Alcançar para algo na prateleira superior na mercearia ou escovar seus dentes antes que a base esteja tarefas muitos povos podem fazer sem pensar. Mas fazer estas mesmas tarefas que um amputado superior do membro, ao usar um dispositivo protético, pode exigir um esforço mais mental.

O Dr. Maryam Zahabi, professor adjunto no departamento da engenharia industrial e de sistemas na universidade de Texas A&M, e na sua equipe está estudando algoritmos de aprendizagem da máquina e modelos computacionais para fornecer a introspecção na procura mental colocada nos indivíduos que usam próteses. Estes modelos melhorarão a relação actual nestes dispositivos protéticos.

Os pesquisadores estão estudando as próteses que usam uma relação electromiografia-baseada da humano-máquina. A electromiografia (EMG) é uma técnica que grave a actividade elétrica nos músculos. Esta actividade elétrica gera os sinais que provocam a relação, que os traduz em um teste padrão original dos comandos. Estes comandos permitem que o usuário mova seu dispositivo protético.

Infelizmente, usar tais próteses pode mentalmente drenar para amputados superiores do membro - mesmo para realizar tarefas simples, diárias como o funcionamento de uma escova de dentes.

Há sobre 100.000 povos com amputações superiores do membro nos Estados Unidos. Actualmente há a orientação muito pequena em que as características em relações EMG-baseadas da humano-máquina são úteis em reduzir a carga cognitiva dos pacientes ao executar tarefas diferentes.”

Dr.

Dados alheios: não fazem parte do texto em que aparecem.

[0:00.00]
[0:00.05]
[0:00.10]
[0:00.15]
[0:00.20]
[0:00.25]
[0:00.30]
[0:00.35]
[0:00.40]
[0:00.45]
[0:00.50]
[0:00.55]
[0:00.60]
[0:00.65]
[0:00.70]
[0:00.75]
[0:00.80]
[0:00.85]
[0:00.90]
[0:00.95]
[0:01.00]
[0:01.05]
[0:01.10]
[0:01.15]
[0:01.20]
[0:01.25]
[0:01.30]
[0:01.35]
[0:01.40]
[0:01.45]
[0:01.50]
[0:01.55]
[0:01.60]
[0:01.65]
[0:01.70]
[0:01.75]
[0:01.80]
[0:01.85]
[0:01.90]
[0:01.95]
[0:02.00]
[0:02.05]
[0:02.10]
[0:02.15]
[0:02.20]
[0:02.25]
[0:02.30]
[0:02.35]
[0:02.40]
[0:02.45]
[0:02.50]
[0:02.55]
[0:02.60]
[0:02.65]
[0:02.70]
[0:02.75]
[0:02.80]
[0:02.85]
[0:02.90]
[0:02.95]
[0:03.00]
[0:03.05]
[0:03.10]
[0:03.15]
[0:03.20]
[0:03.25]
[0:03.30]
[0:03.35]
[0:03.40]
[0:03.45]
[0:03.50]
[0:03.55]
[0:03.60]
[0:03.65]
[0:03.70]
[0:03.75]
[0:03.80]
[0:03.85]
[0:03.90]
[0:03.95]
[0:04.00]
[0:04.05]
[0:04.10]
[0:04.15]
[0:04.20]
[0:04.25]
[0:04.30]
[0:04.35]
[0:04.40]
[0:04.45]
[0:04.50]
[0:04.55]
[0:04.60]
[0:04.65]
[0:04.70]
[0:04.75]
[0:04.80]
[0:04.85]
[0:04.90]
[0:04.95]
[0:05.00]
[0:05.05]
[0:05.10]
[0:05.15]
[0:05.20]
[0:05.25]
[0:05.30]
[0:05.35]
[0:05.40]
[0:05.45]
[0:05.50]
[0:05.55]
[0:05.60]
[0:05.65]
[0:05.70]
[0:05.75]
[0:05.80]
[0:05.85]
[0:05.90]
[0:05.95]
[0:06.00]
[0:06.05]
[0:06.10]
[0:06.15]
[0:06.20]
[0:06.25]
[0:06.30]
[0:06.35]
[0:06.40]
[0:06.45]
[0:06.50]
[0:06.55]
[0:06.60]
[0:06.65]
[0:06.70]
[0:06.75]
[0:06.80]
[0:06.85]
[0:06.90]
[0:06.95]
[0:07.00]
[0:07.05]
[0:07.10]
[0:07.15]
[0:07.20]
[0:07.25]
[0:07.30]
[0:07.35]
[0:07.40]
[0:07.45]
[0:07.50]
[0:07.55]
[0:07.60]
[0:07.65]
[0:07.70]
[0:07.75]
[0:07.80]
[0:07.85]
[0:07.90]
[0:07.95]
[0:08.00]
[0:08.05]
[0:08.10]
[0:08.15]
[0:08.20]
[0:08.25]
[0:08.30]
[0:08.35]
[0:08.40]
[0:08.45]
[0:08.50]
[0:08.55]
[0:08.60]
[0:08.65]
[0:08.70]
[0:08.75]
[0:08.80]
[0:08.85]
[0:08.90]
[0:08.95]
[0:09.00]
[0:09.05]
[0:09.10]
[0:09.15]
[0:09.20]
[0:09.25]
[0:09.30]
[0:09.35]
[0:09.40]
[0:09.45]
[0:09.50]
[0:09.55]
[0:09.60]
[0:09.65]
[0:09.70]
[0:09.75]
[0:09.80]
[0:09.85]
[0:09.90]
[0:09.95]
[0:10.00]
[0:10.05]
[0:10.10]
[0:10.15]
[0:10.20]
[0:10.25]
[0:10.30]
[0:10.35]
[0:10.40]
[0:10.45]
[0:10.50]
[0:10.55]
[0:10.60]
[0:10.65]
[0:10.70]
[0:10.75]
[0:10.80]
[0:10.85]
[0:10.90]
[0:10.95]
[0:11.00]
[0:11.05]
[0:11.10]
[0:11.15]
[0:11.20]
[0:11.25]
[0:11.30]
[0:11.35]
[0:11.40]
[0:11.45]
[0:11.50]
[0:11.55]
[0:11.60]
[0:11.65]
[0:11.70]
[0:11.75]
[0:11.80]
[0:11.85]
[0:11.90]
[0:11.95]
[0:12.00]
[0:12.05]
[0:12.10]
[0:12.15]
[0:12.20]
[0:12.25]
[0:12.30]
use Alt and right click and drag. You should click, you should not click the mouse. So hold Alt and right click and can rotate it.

Maryam Zahabi, professor adjunto, universidade de Texas A&M

Os protótipos diferentes de teste da relação, com as simulações da realidade virtual e da condução, permitirão que os pesquisadores forneçam a orientação aos coordenadores que criam estas relações. Isto conduzirá para melhorar próteses para amputados e outros avanços tecnológicos usando relações assistivas EMG-baseadas da humano-máquina.